The 2013 Charles Homer Haskins Prize Lecture
Robert Alter has taught at the University of California, Berkeley since 1967. He is a member of the American Academy of Arts and Sciences, the American Philosophical Society, the Council of Scholars of the Library of Congress, and is past president of the Association of Literary Scholars and Critics. He has twice been a Guggenheim Fellow, and has been a Senior Fellow of the National Endowment for the Humanities, a Fellow at the Institute for Advanced Studies in Jerusalem, and Old Dominion Fellow at Princeton University.

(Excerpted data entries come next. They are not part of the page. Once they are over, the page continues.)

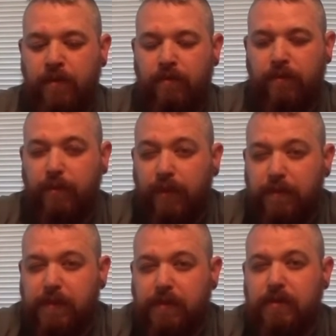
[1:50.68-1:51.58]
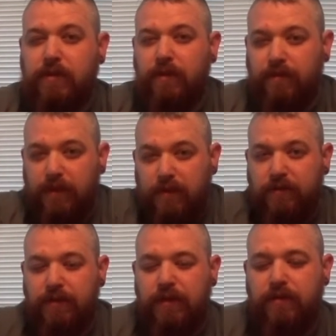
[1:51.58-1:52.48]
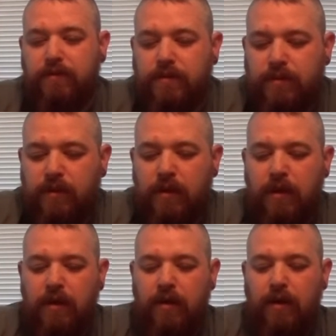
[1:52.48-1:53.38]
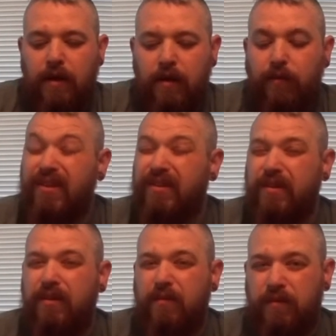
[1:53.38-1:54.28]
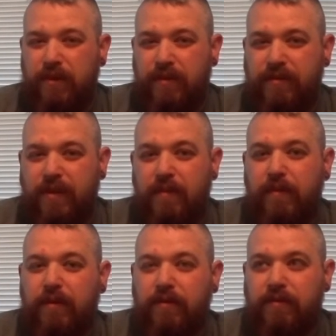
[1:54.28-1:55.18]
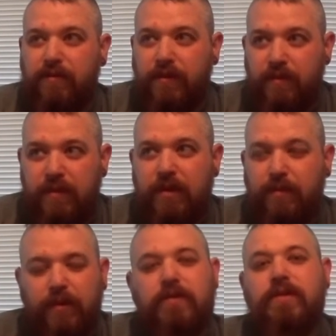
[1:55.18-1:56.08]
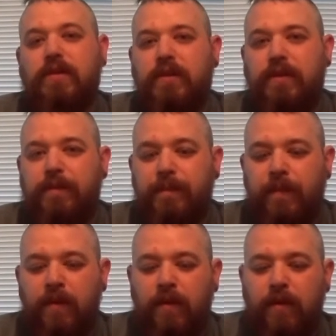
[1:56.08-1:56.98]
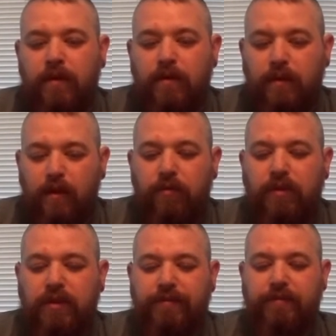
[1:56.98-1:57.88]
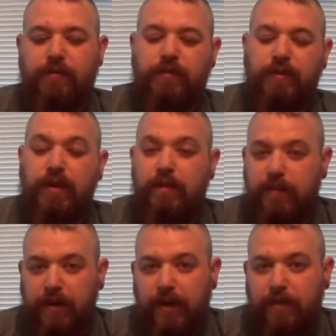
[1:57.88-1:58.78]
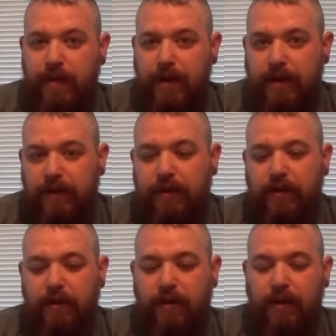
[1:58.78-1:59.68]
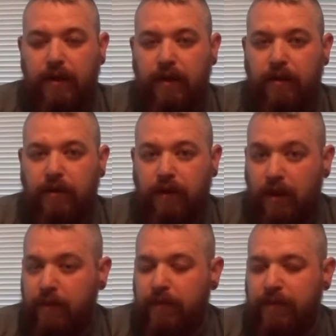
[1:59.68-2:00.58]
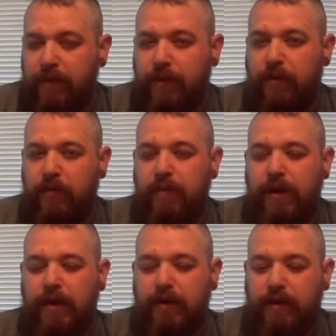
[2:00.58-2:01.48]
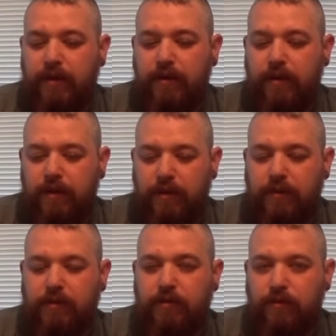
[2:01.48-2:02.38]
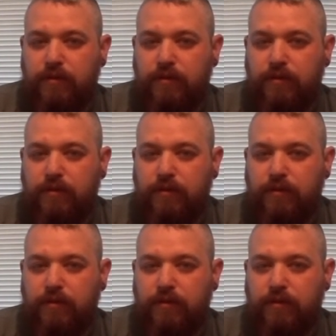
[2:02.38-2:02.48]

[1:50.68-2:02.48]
For the purposes of these videos, we're going to call them one and the same, because to me personally, the only difference between a bug out bag and an I'm never coming home bag is your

Professor Alter has written widely on the European novel from the eighteenth century to the present, on contemporary American fiction, and on modern Hebrew literature. He has also written extensively on literary aspects of the Bible. His publications include two prize-winning volumes on biblical narrative and poetry and award-winning translations of Genesis and of the Five Books ofMoses. He has devoted book-length studies to Fielding, Stendhal, and the self-reflexive tradition in the novel. His books have been translated into eight different languages. Among his publications since the beginning of the 1990s are Necessary Angels: Tradition and Modernity in Kafka, Benjamin, and Scholem (1991), The World of Biblical Literature (1992) Hebrew and Modernity (1994), Imagined Cities (2005), and Psalms: A Translation with Commentary (2007). His most recent books are Pen of Iron: American Prose and the King James Bible (2010), The Wisdom Books: A Translation with Commentary (2011), and Ancient Israel: The Former Prophets (2013).
In 2009, Professor Alter received the Robert Kirsch Award from the Los Angeles Times for lifetime contribution to American letters.